Sganarelle ou le cocu imaginaire, by Molière. Drawing by Pierre Brissart, engraved by Jean Sauvé. (Wikimedia Commons)

He launches in medias res with a lapidary statement: ‘Nous ne devons point cette expression aux Grecs.’ He continues with an etymological roundup, during which he dismisses Hebrew as a ‘jargon du syriaque’, to finish with an accurate account of the Latin origin of ‘adultère’: ‘Adultère signifiait en latin, altération, adultération, une chose mise pour une autre, un crime de faux, fausses clefs, faux contrats, faux seing; adulteratio’, followed by a comic flourish: ‘De là celui qui se met dans le lit d’un autre fut nommé adulter, comme une fausse clef qui fouille dans la serrure d’autrui.’ The mild but louche erotic imagery recalls his interest in such matters, as evidenced in the Notebooks and some scandalous poetry freely attributed to him.

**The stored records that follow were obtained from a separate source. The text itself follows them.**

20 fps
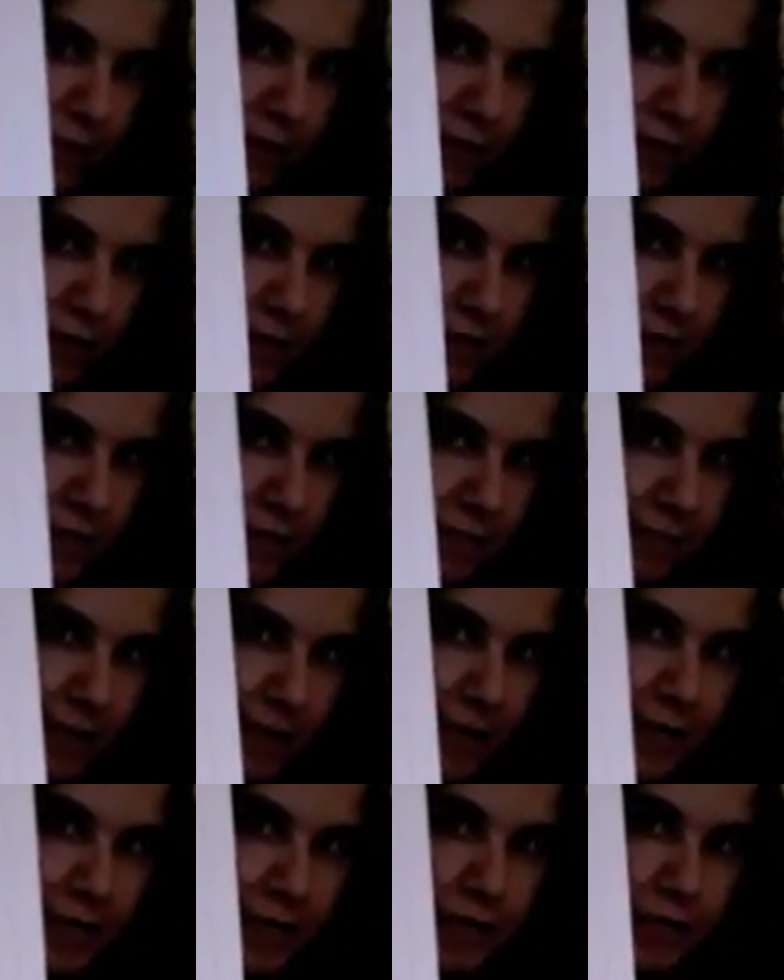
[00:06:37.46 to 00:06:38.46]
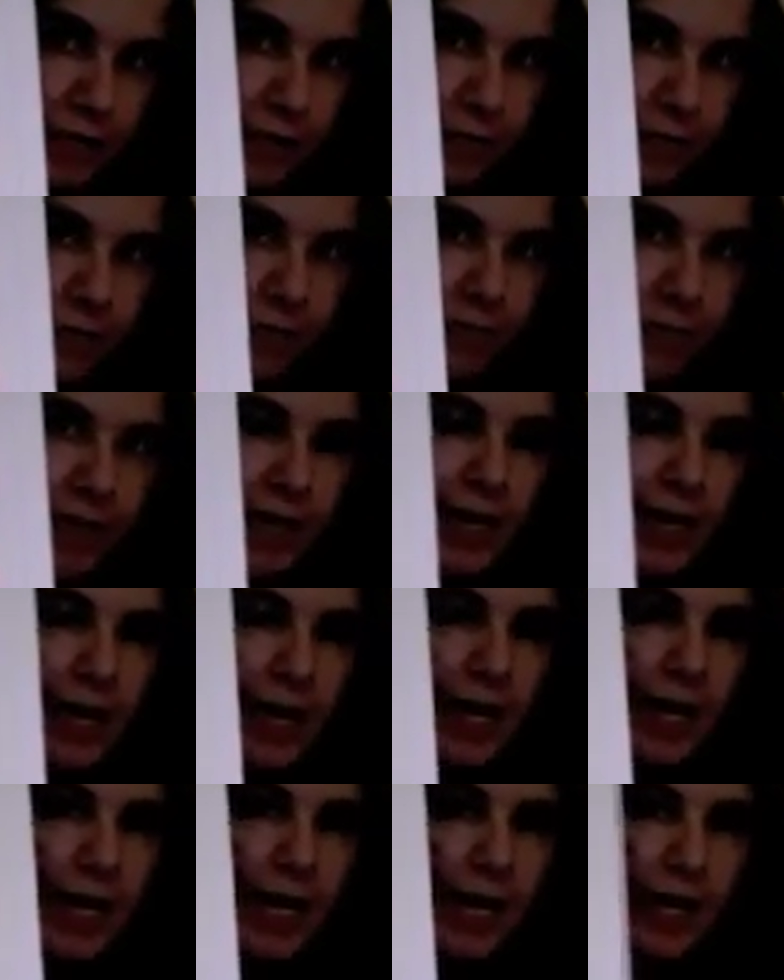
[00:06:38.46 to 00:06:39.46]
this page,
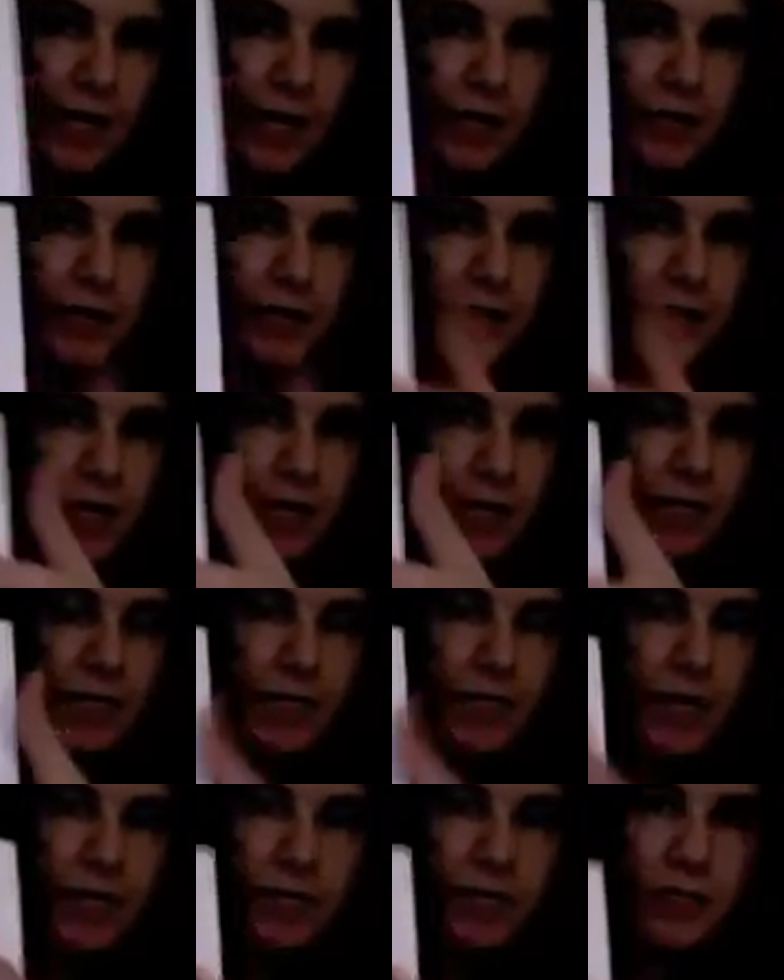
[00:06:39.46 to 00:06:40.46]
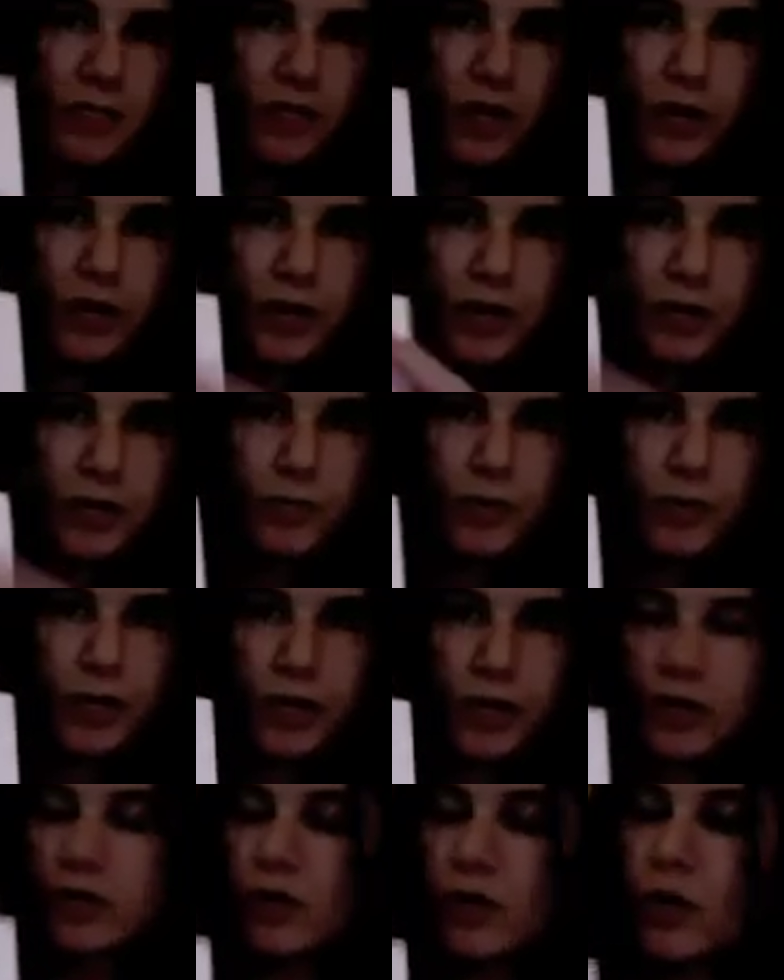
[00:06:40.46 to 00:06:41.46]
and let's get started. We're going
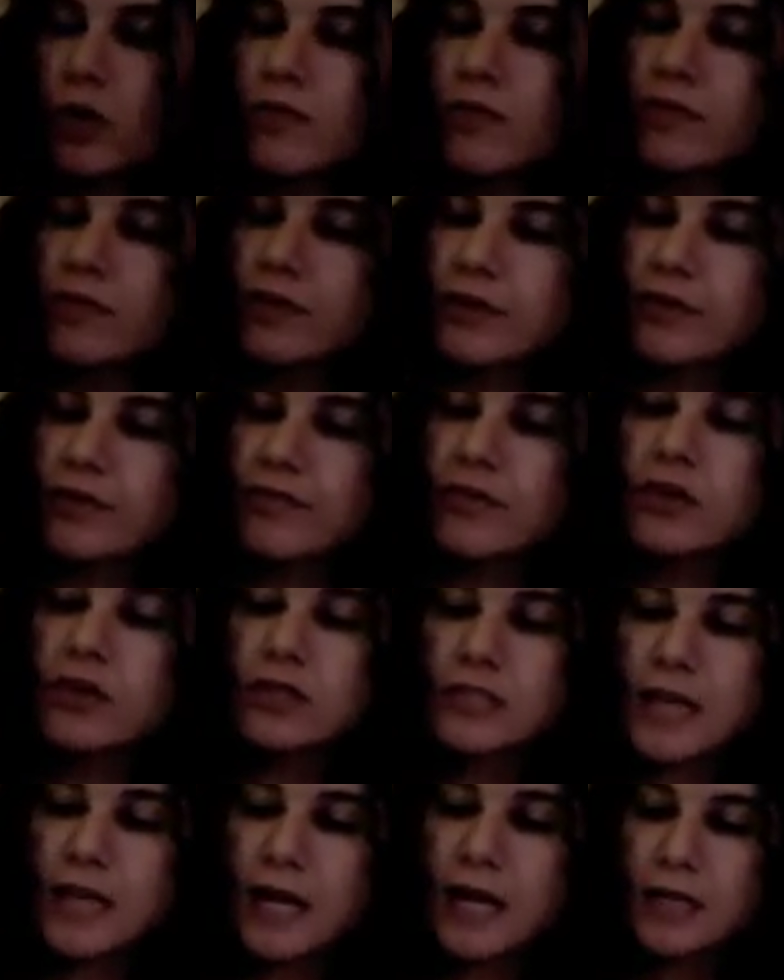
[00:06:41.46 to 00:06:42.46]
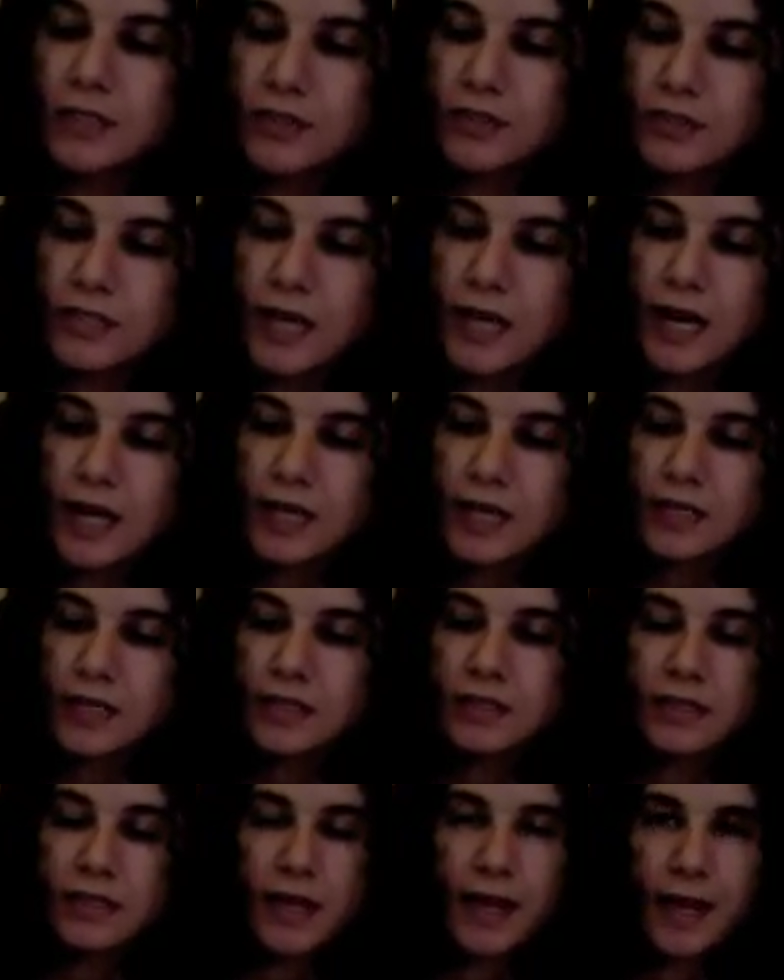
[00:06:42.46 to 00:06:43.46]
to go over the first
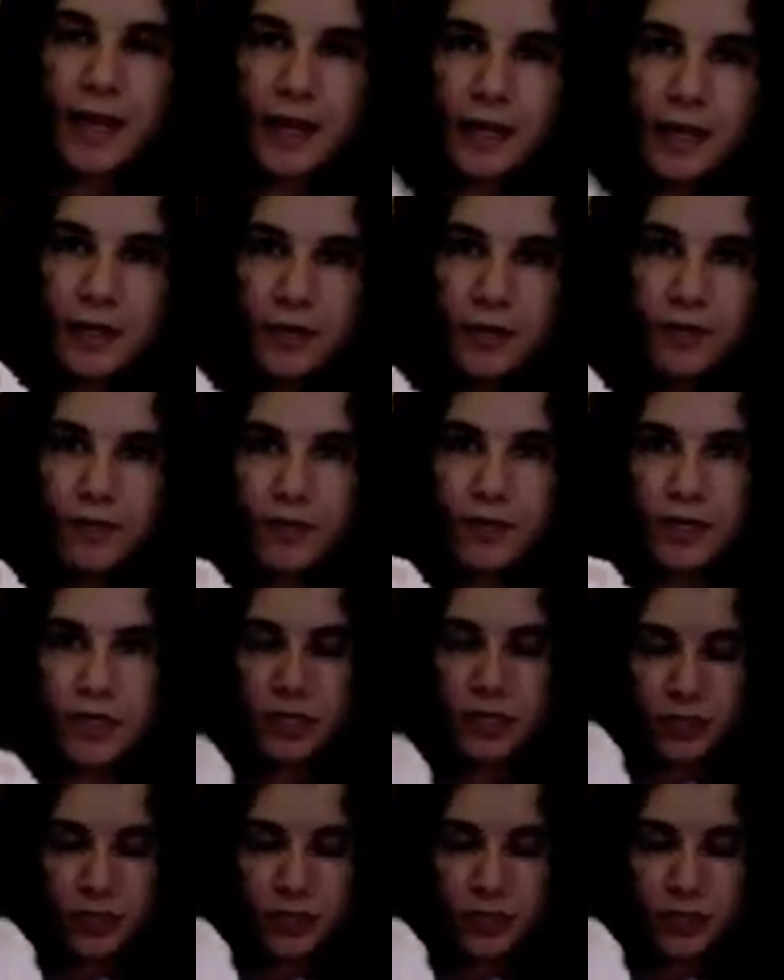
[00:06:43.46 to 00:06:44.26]
exercise and finishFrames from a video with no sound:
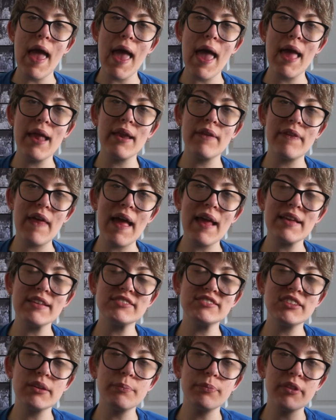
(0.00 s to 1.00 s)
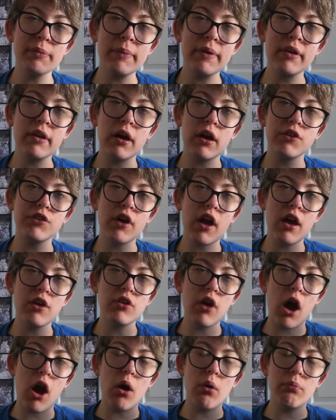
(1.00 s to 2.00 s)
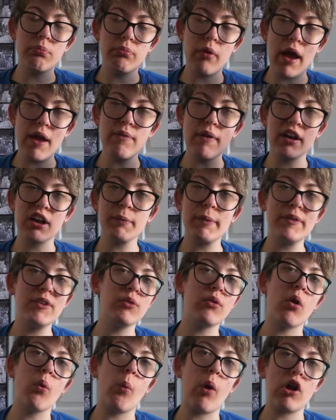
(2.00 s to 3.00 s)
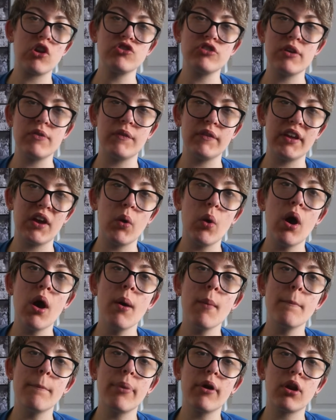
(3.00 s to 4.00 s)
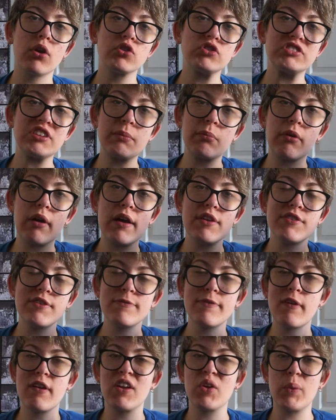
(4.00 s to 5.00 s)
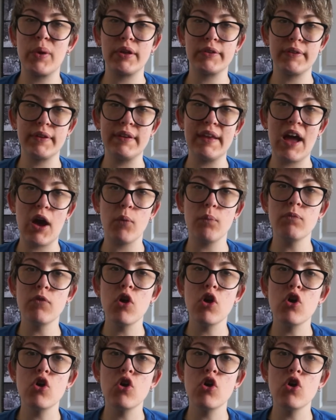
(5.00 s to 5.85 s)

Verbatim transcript: and that is simply because I'll, I recommend you go watch that video, but I'll summarize it very quickly now.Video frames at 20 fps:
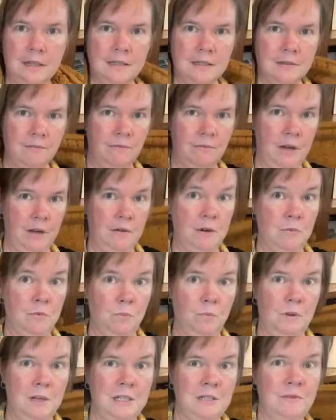
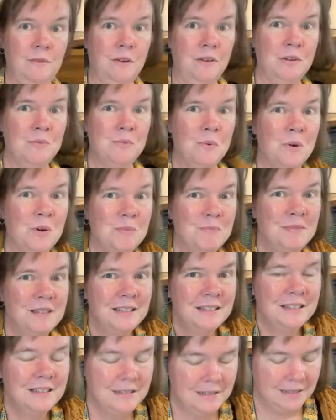very warm.
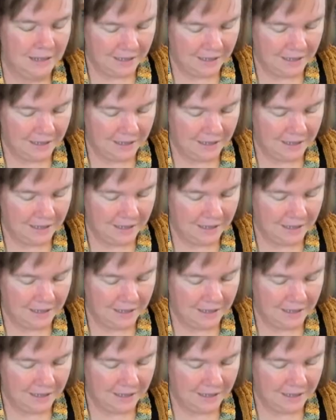This isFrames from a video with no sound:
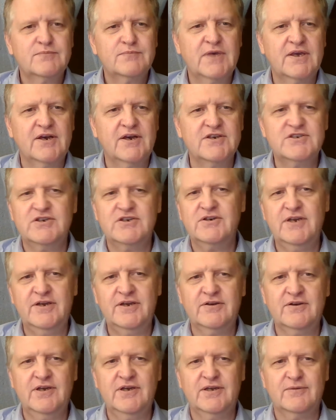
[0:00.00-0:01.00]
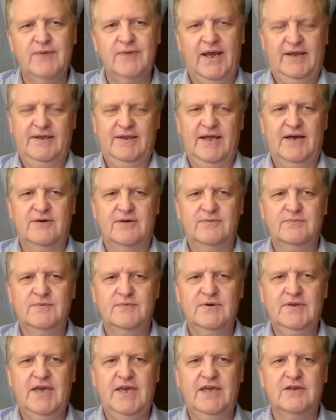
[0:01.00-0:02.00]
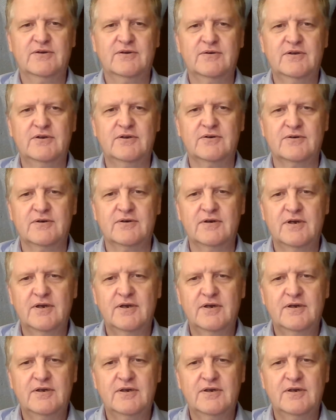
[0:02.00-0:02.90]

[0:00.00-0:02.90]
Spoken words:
because you're hearing it right now. Okay, yourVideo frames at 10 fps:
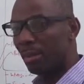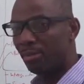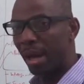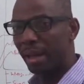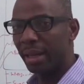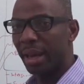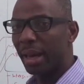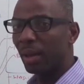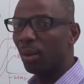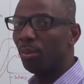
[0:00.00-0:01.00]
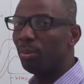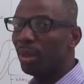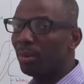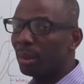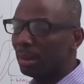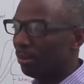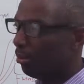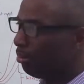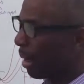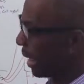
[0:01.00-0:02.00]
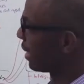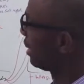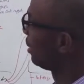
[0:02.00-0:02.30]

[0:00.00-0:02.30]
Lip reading: that back and go pretty much back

Thus, in one short paragraph, Voltaire sets the tone of his article with a show of erudition, a slight on the origins of Christianity, and a lively witticism. This approach was suggested in a letter to Mme Du Deffand who had expressed a wish to see the work in hand: ‘voici trois feuilles qui me tombent sous la main. Faites-vous lire seulement les articles Adam et adultère. Notre premier père est toujours intéressant, et adultère est toujours quelque chose de piquant’ (25 April 1770, D16314 in his correspondence).

The light but erudite tone continues with a discussion of the way the meaning of ‘cocu’, deriving from the cuckoo that lays its egg in another’s nest, has transferred from the intruder to the intruded upon, and he cites a licentious verse by Scarron. (The account is not strictly accurate. Littré in his dictionary cites Antoine Du Verdier: ‘Non seulement ceux qui abusent des femmes d’autrui, mais aussi les maris abusés sont appelés cocus; de sorte que, ce nom étant actif et passif et commun à tous les deux, nous pouvons dire cocu cocuant et cocu cocué.’)

Portrait of a woman, by Robert Campin

Portrait of a woman, by Robert Campin (c.1430-1435). (National Gallery, London, public domain)

Voltaire turns to the cuckold’s notorious horns, ranging, with fanciful etymology and quotations from Molière, over Greek goats, male and female, to the ‘cornettes’ on women’s headgear in earlier centuries.

In the same light tone Voltaire takes a short digression on social language, how the term adultery is avoided: ‘On ne dit point, Madame la duchesse est en adultère avec monsieur le chevalier. Madame la marquise a un mauvais commerce avec monsieur l’abbé. On dit, Monsieur l’abbé est cette semaine l’amant de madame la marquise. Quand les dames parlent à leurs amies de leurs adultères, elles disent, J’avoue que j’ai du goût pour lui. Elles avouaient autrefois qu’elles sentaient quelque estime; mais depuis qu’une bourgeoise s’accusa à son confesseur d’avoir de l’estime pour un conseiller, et que le confesseur lui dit, Madame, combien de fois vous a-t-il estimée? les dames de qualité n’ont plus estimé personne, et ne vont plus guère à confesse.’ These last mischievous words look forward to the main point of the article.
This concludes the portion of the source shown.